How to complete this task → Using only the entries below, output the lines starting at the one containing "(127.73 s to 127.83 s)" and ending at the one containing "(597.60 s to 598.60 s)", exactly and inclusive of both, omitting the pictures.

Entries taken from a collection →
####

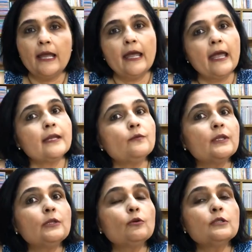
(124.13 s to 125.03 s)
And with
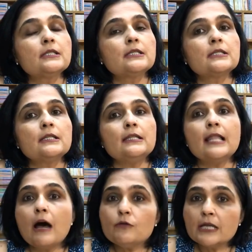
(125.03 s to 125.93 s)
those
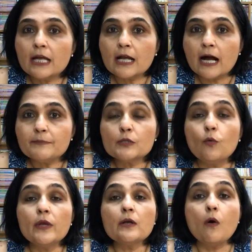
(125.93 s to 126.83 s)
loud hiccups
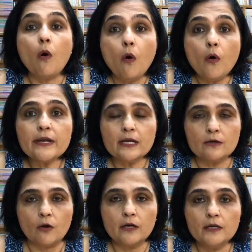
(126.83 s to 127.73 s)
going on and
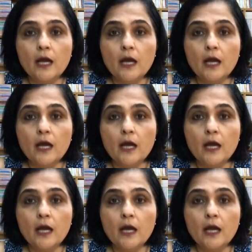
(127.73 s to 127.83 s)
on,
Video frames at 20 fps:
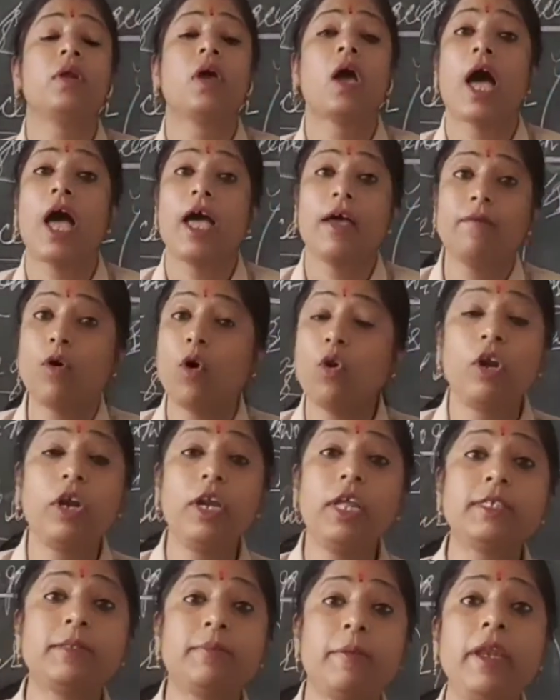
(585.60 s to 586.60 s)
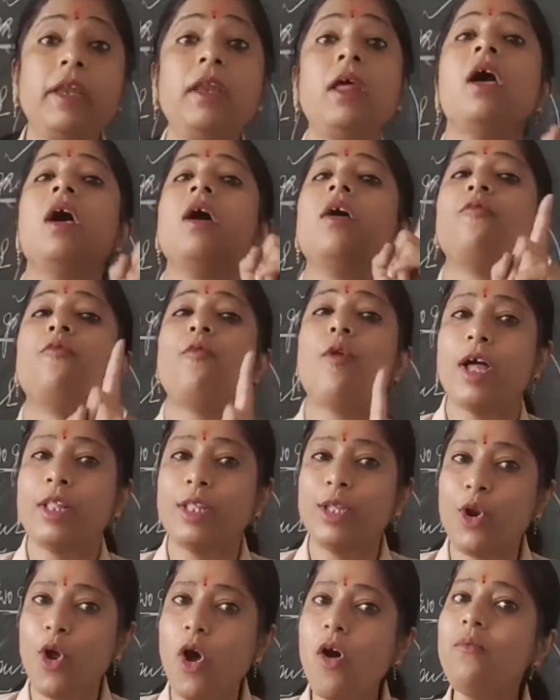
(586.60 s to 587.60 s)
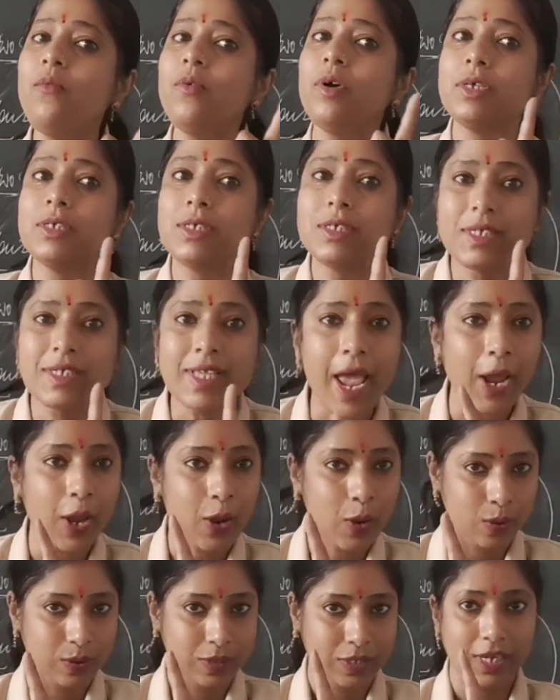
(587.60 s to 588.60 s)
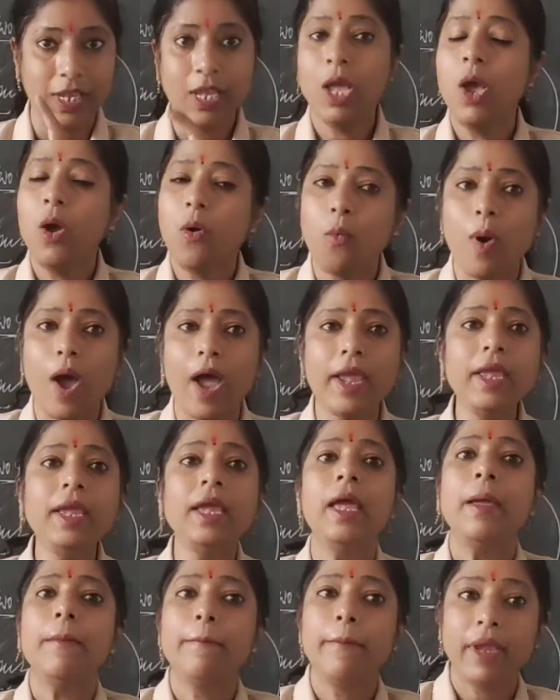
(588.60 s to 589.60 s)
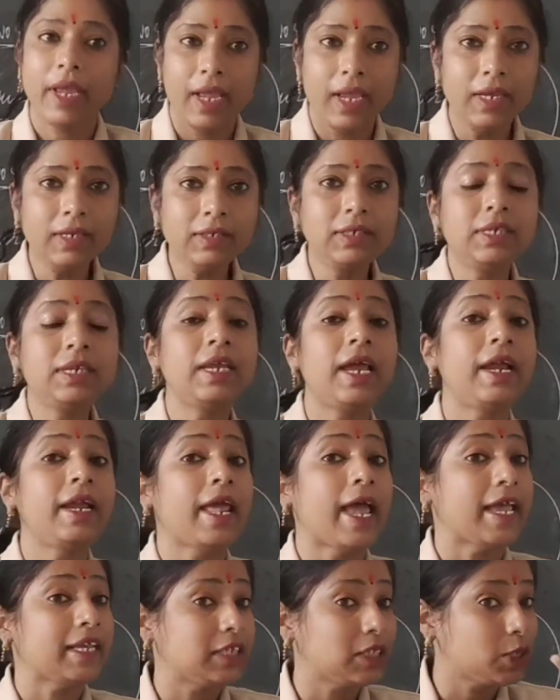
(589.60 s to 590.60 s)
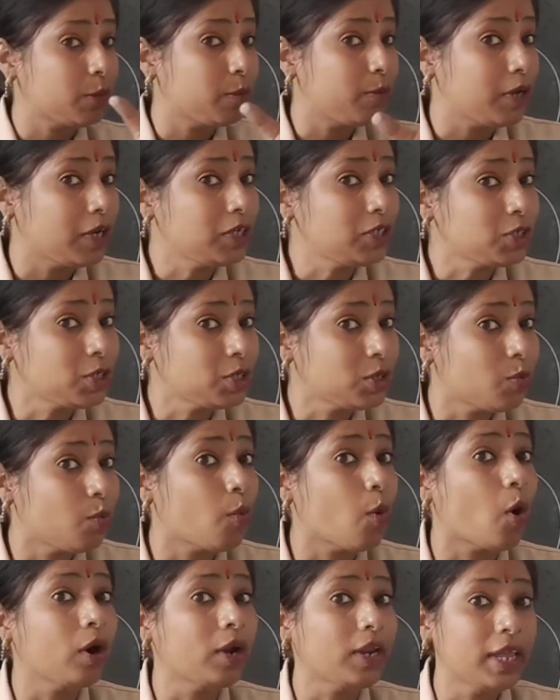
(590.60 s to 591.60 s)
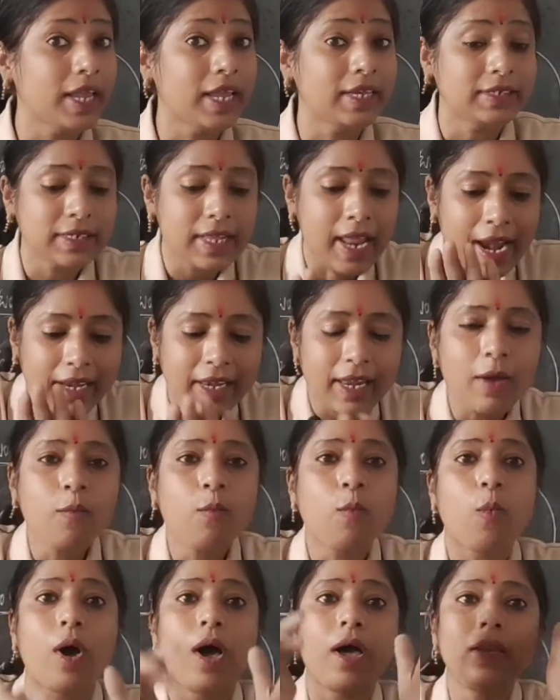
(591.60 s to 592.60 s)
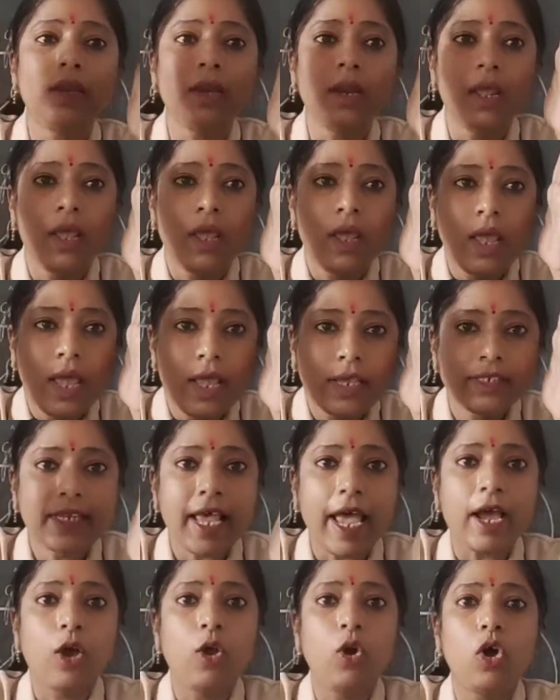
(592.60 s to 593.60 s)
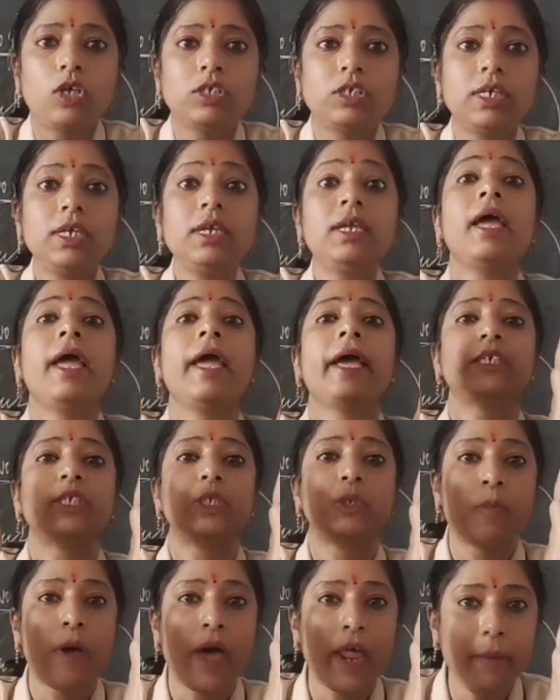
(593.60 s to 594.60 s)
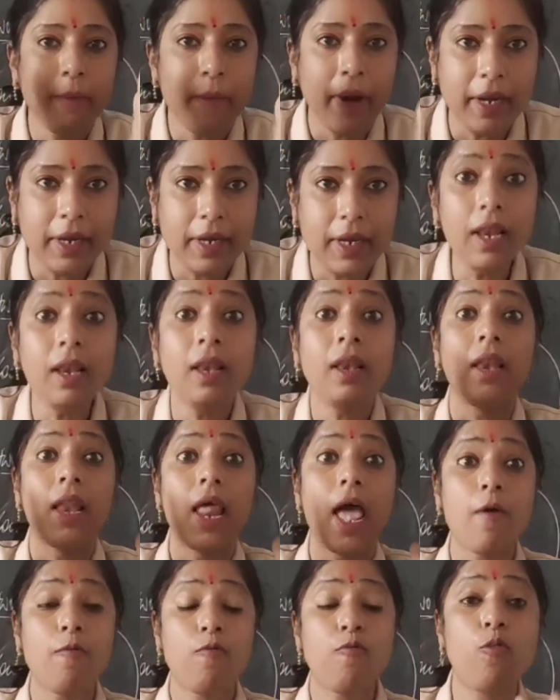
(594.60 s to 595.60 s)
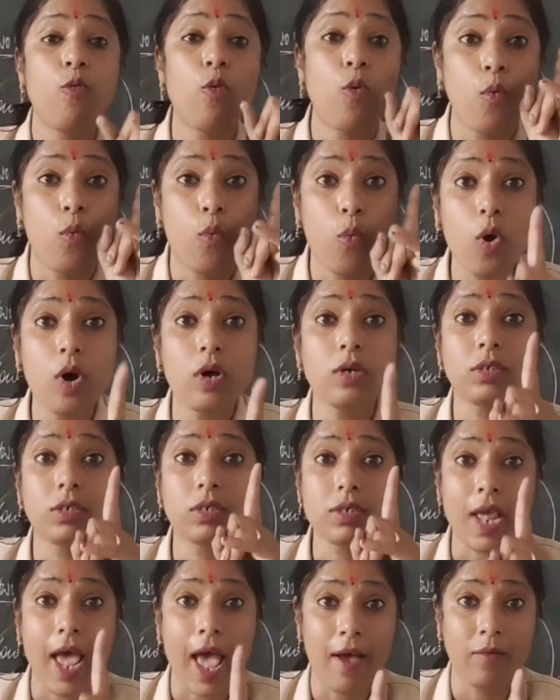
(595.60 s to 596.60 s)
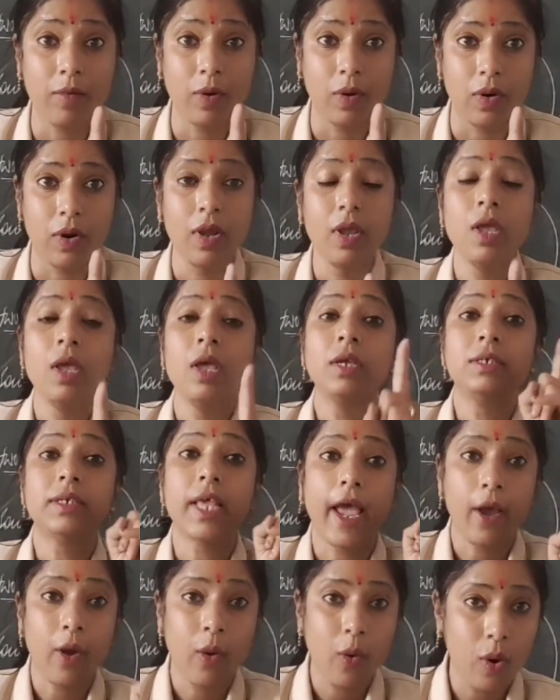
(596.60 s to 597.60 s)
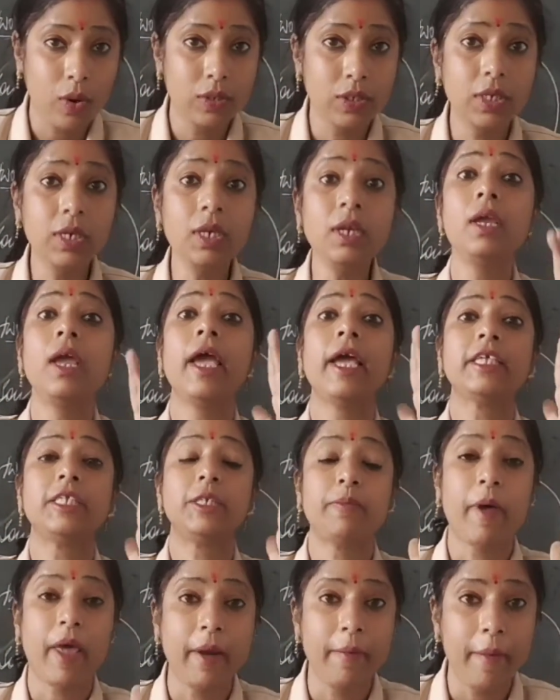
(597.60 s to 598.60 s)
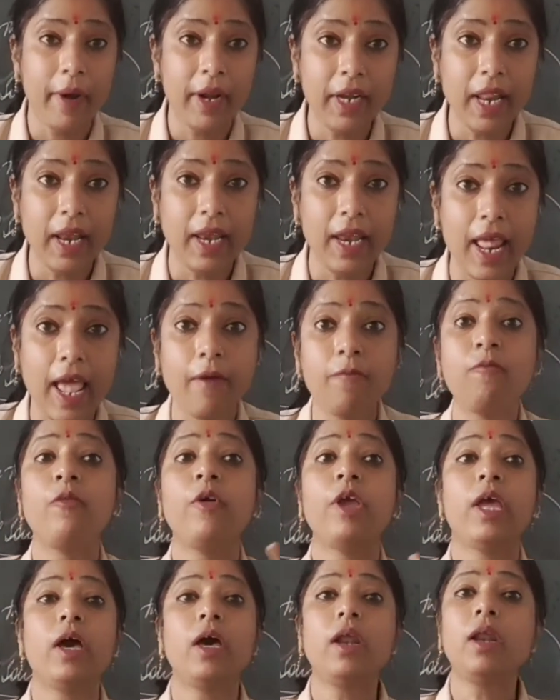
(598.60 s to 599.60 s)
I have already explained. Father of psychology. Why? Because he had established what? He has set up one psychology experimental lab, first ever psychology experimental lab, where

####

Task output →
(127.73 s to 127.83 s)
on,
Video frames at 20 fps:
(585.60 s to 586.60 s)
(586.60 s to 587.60 s)
(587.60 s to 588.60 s)
(588.60 s to 589.60 s)
(589.60 s to 590.60 s)
(590.60 s to 591.60 s)
(591.60 s to 592.60 s)
(592.60 s to 593.60 s)
(593.60 s to 594.60 s)
(594.60 s to 595.60 s)
(595.60 s to 596.60 s)
(596.60 s to 597.60 s)
(597.60 s to 598.60 s)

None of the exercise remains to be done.